Микайя секунду колебался, потом взглянул девушке в глаза и спросил:
— И что теперь собираетесь делать? Вы далеко забрались от дома.
— Дом… — повторила Оливия с мечтательным выражением. — Знаете, у меня никогда не было настоящего дома. Мои родители были, можно сказать, аристократами-цыганами, и на одном месте они долго не засиживались. Всю свою жизнь я кочевала из страны в страну и только последние три года имела нечто вроде постоянного дома, когда моим опекуном стал Эмори Вескотт. — При упоминании этого имени девушка передернула плечами и заключила: — Но туда я больше ни за что не вернусь.
— Если хотите, могу проводить вас до Сент-Луиса, но как вы оттуда доберетесь до Нового Орлеана?
— У меня есть кредитное письмо, — приободрилась Оливия. — Мне его дал… впрочем, не имеет значения. В общем, я смогу получить деньги и оплатить проезд на пароходе вниз по реке. — Внезапно она вскинулась, что-то вспомнив. — Черт, я оставила письмо на пригорке в своей поклаже. Когда за мной погналась медведица, я все бросила.
— Не волнуйтесь, ничего не пропадет. Как только медведица уведет своих малышей в другое место, мы заберем ваши пожитки. А я пока закончу разделывать свою добычу.
Микайя встал, прошел к туше оленя и стал аккуратно выбирать деревянные распорки из внутренней части. Наблюдая за ним, Оливия сглотнула подкативший к горлу тошнотворный ком. На этот раз все казалось не так страшно, как у реки, когда Сэмюэль заставил ее учиться у индианок. Во всяком случае, внутренности уже были удалены и все происходило на достаточно большом расстоянии, так что не доносилось запаха крови и свежего мяса. Оливию несколько удивляло, что эта малоаппетитная на вид процедура вызывает у нее любопытство. Возможно, сыграла свою роль нехитрая философия Микайи, разъяснившего, что он убивает зверей только ради пропитания. Охотник поступал разумно в отличие от матросов из команды Мануэля Лисы, которые часто открывали огонь с борта лодки по бегущим оленям, как в тире по движущимся мишеням, и это всегда вызывало у Оливии гнев и отвращение.
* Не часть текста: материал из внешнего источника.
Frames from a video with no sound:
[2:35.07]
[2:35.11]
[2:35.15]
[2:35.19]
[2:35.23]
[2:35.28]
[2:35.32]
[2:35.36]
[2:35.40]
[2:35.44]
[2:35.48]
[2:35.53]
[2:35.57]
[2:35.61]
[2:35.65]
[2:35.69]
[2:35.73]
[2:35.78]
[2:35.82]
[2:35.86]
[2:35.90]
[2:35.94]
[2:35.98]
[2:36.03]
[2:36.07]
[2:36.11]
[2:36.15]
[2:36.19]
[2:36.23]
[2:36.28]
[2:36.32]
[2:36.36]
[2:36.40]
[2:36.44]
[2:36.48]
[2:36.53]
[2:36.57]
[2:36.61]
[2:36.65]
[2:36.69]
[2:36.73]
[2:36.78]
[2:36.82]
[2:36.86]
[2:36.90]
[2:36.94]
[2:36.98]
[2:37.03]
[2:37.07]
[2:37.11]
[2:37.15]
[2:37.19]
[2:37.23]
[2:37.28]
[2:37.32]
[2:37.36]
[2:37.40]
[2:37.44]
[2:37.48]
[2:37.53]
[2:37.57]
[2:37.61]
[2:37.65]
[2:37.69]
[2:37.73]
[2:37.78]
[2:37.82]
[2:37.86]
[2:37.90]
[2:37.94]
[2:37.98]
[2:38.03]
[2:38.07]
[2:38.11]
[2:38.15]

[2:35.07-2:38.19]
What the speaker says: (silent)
Девушка вспомнила, как ей было плохо, когда Сэмюэль принес убитого оленя и заставил участвовать в разделке туши, встряхнула головой, чтобы прогнать тяжелые мысли, и спросила:
— Зачем вы ставите деревянные распорки?
— Тогда воздух свободно гуляет внутри и ничего не портится, — ответил Микайя, тщательно вычищая тушу оленя изнутри длинным острым ножом. Обрезки он отбрасывал далеко в сторону, пояснив, что их подберут скунсы и еноты.
Завершив работу, охотник вымыл руки у берега реки, и они отправились к пригорку, где девушка оставила свои пожитки. Там их ожидало страшное зрелище. Все вещи были разбросаны, будто разметаны бурей, одеяло разодрано в клочья, запасная одежда порвана. Больше всего пострадала кожаная сумка, где хранилось вяленое мясо и немногочисленные личные вещи. К счастью, уцелел медальон с портретом родителей, и Оливия, всхлипывая, схватила его и прижала к груди. Потом кинулась на розыски письма, но смогла найти только обрывки бумаги, попыталась их соединить и вскоре поняла, что из этого ничего не получится. Местами чернила расплылись, и многих кусков не хватало.
Оливия упала на колени и разрыдалась. Все кончено. Теперь ей никогда не выбраться из этой глуши.
— Медведица погуляла, — мрачно заметил Микайя. — Видно, хотела поживиться твоими припасами.
— Мне некуда идти, — всхлипнула Оливия, глотая слезы. — Без кредитного письма я не смогу оплатить проезд до Нового Орлеана.
Микайя Джонстон неуверенно переминался с ноги на ногу, глядя на струи слез, сбегавших по щекам девушки, несколько минут помолчал, прокашлялся и сказал:
— Не плачьте. Вы мужественная девушка. Я сам видел, как вы встретили медведицу лицом к лицу. Здесь тоже можно жить, а со мной не пропадешь. Если хотите, будем держаться вместе и вместе охотиться. — Охотник протестующе поднял руку, когда Оливия вскинула голову. — Нет, нет, не подумайте ничего плохого. Я не собираюсь брать вас в жены. После смерти Марии мне женщины не нужны. Вы похожи на нашу дочь Джо-Бет, только волосы у нее были темнее, чем у тебя, но такие же рыжие, как у матери. Я очень скучаю по дочери… — Он не закончил фразы и умолк, ожидая ответа.